Amazon is not a utility in any way that anything we think today of as being a utility is. But neither are any of the utilities.
I’ve worked in publishing for 20 years, and you clearly do not have a good grasp of how the business works.
#8:
Be sure to bring an actual argument in your next comment.
Moo: I’ve been in publishing for 30 years and I think that was a pretty good point. Book stores do not set the price of books any more than gasoline stations set the price of gas.
Charlie Stross:
http://www.antipope.org/charlie/blog-static/2010/01/amazon-macmillan-an-outsiders.html
For those who are slow.
Amazon has caved, and will allow Macmillan to sell their e-books at the prices Macmillan want:
http://www.amazon.com/tag/kindle/forum/ref=cm_cd_tfp_ef_tft_tp?_encoding=UTF8&cdForum=Fx1D7SY3BVSESG&cdThread=Tx2MEGQWTNGIMHV&displayType=tagsDetail
But of course they’re all whiny and good-bye-cruel-worldish about it. I love how they say that they suspended Macmillan’s sales for “expressing the seriousness of our disagreement” – I can’t help but imagine that line read by Marlon Brando in his Don Corleone voice.

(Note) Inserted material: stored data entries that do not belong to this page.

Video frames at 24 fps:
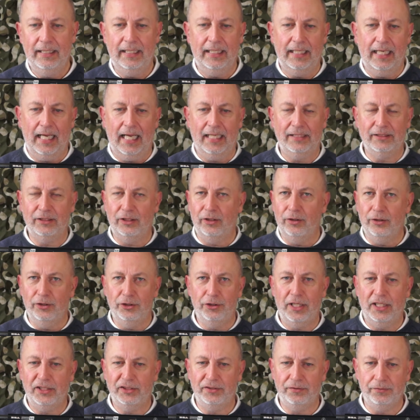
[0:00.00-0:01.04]
It hasn't got a
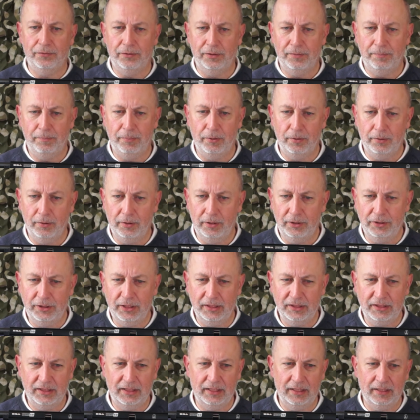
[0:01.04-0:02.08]
transfer port
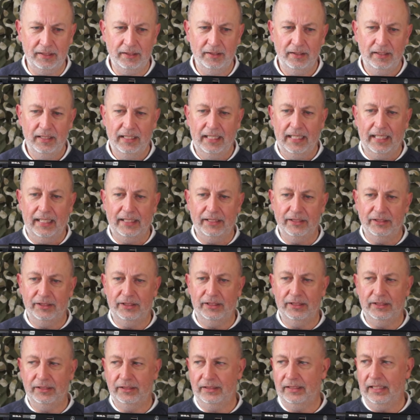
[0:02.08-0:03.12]
adjuster. It's
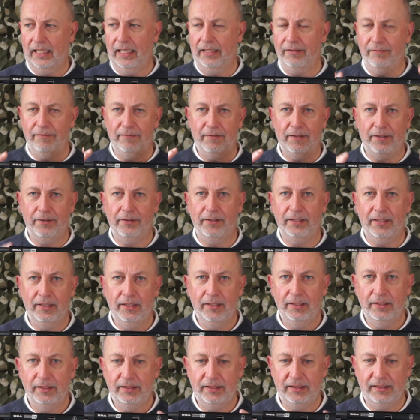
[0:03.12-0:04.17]
just a very
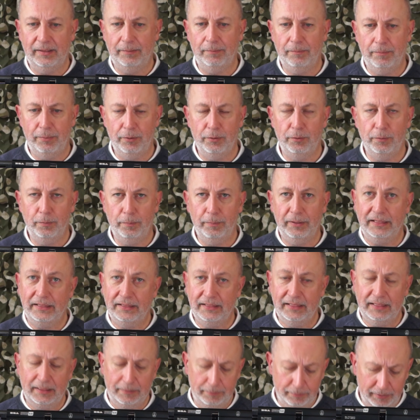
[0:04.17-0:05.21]
simple
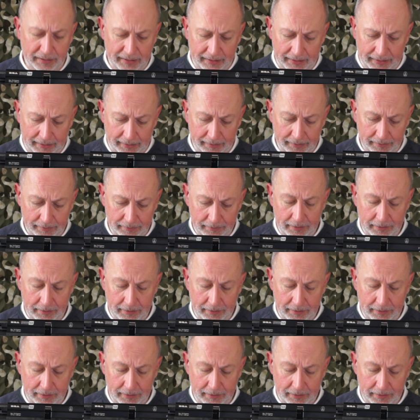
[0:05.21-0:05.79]
PCP.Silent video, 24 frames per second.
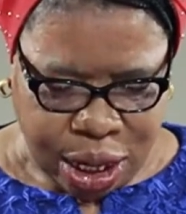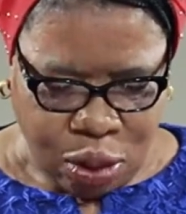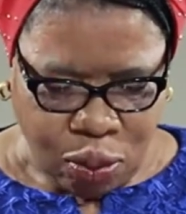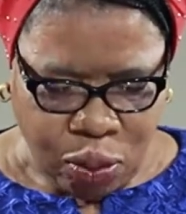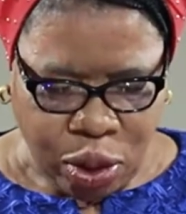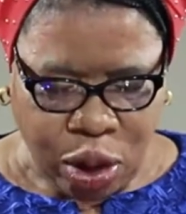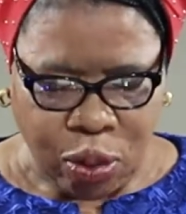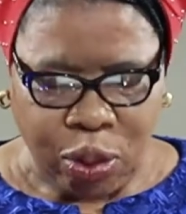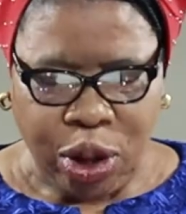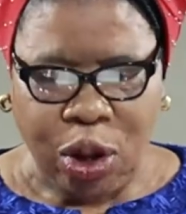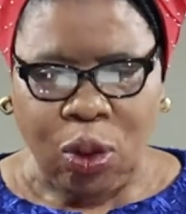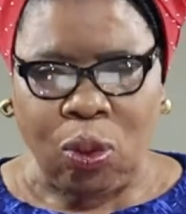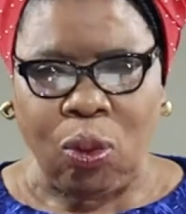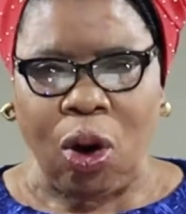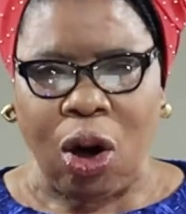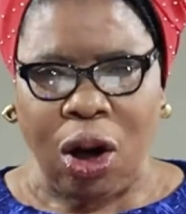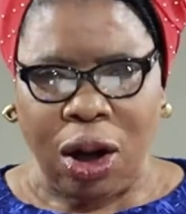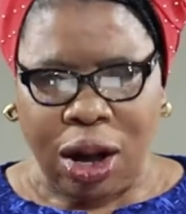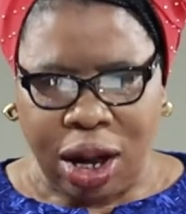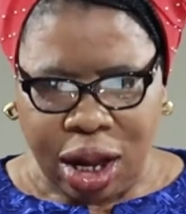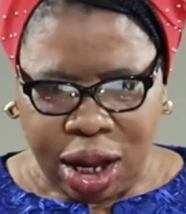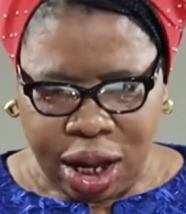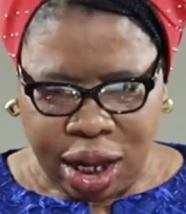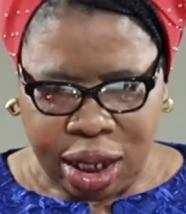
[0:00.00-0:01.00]
We will
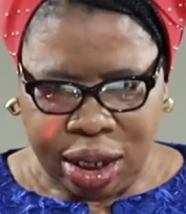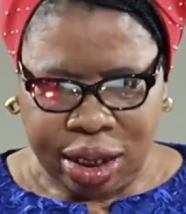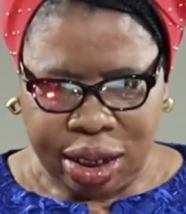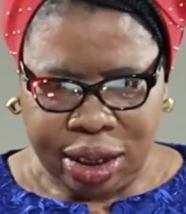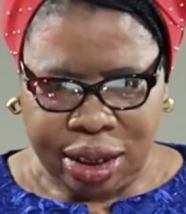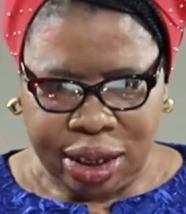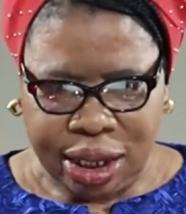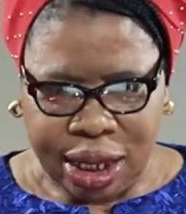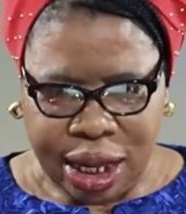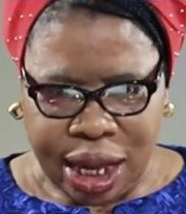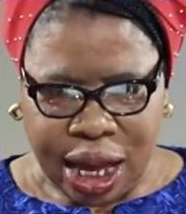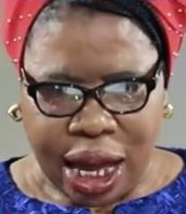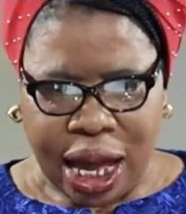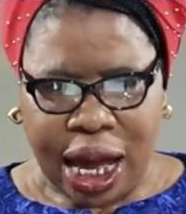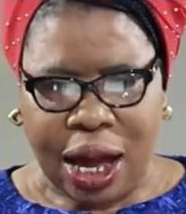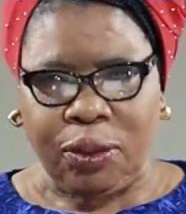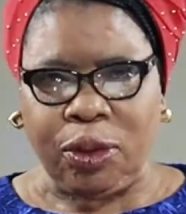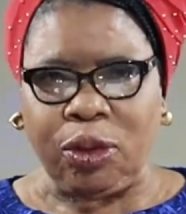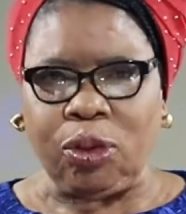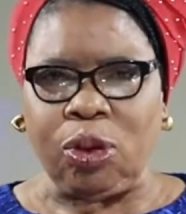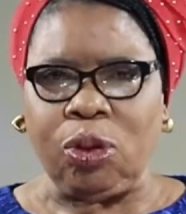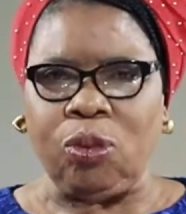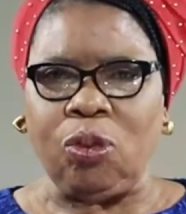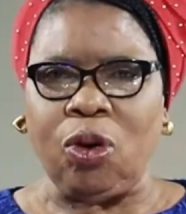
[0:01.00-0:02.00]
work,
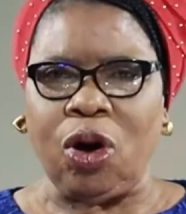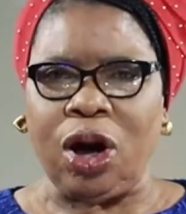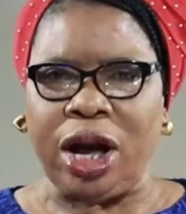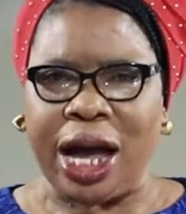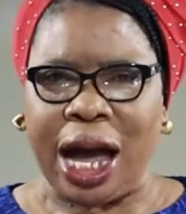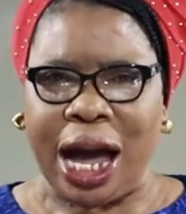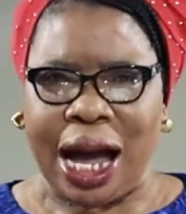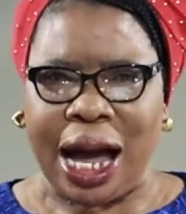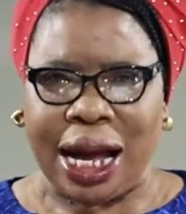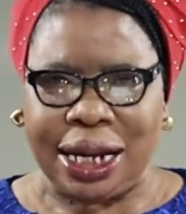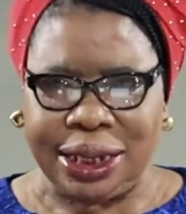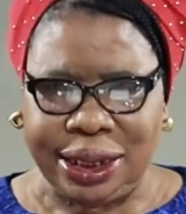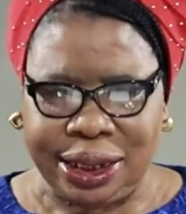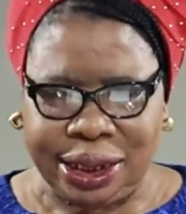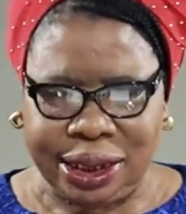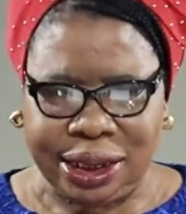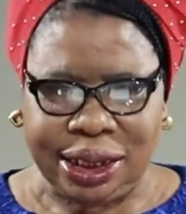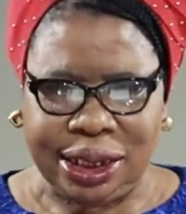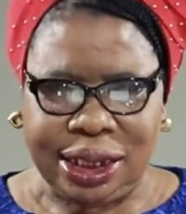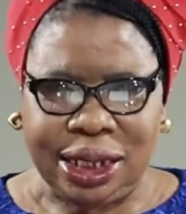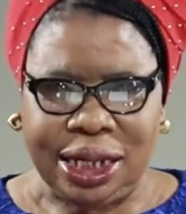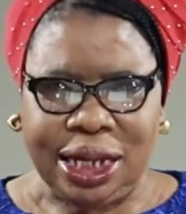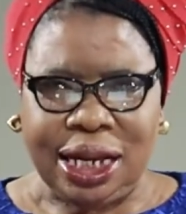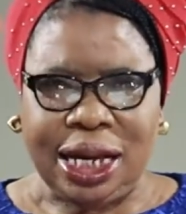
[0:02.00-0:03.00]
and we will work hard,
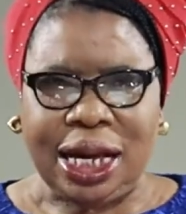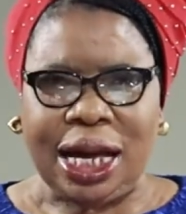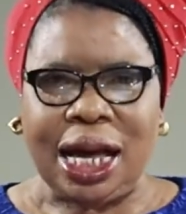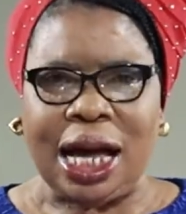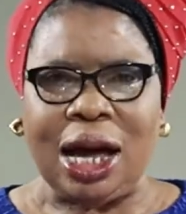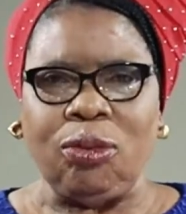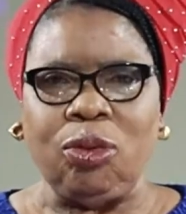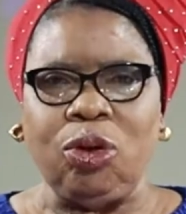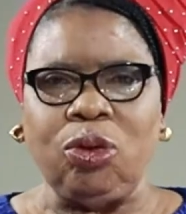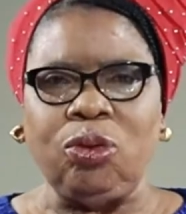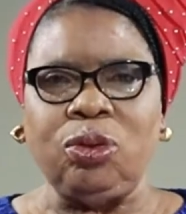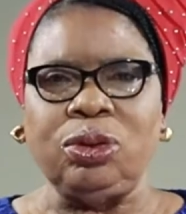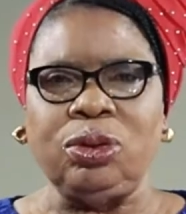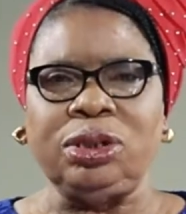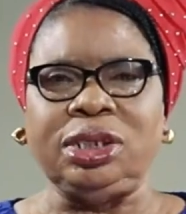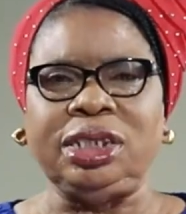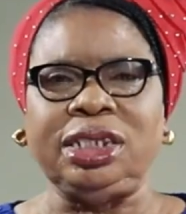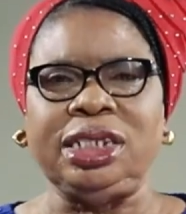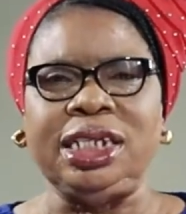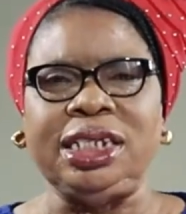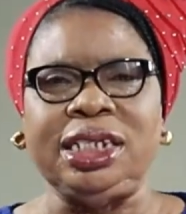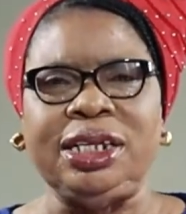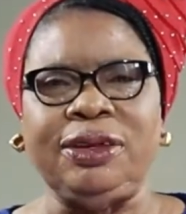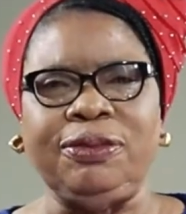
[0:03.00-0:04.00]
and we will
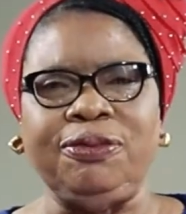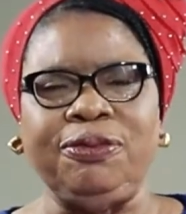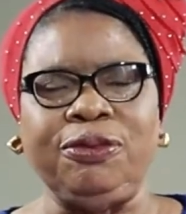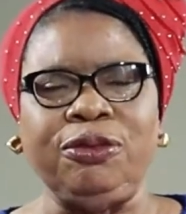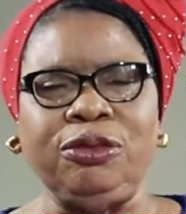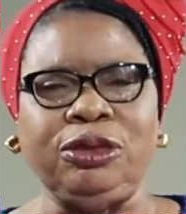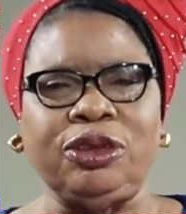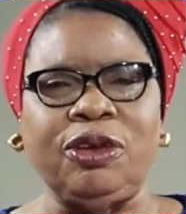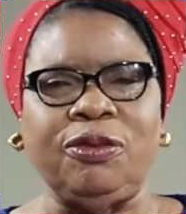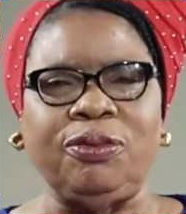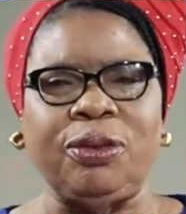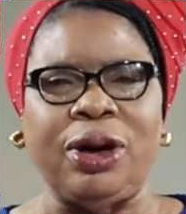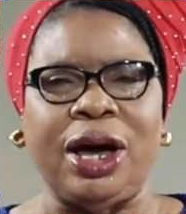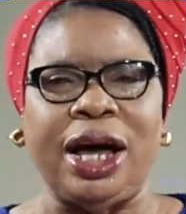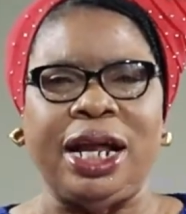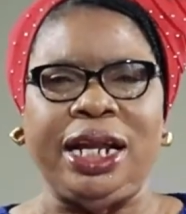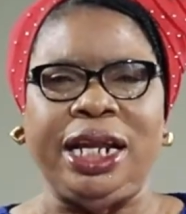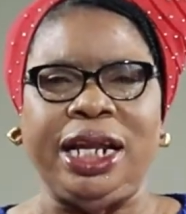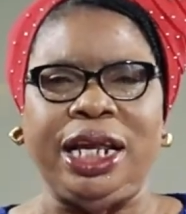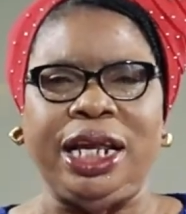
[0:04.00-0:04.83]
see the fruit of our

I don’t know much about this football thing. I wouldn’t even recognize that Bret Favre guy if I bumped into him at Sears. But isn’t it a team game? And even head to head, wouldn’t measuring one person’s ability in a multi faceted skill set be kind of like measuring their intelligence? Don’t they have a single number kinda like IQ to tell us how good a QB is? And if so, why the argument? And if not, why not?
And can we link average racial cranial capacity to QB skill?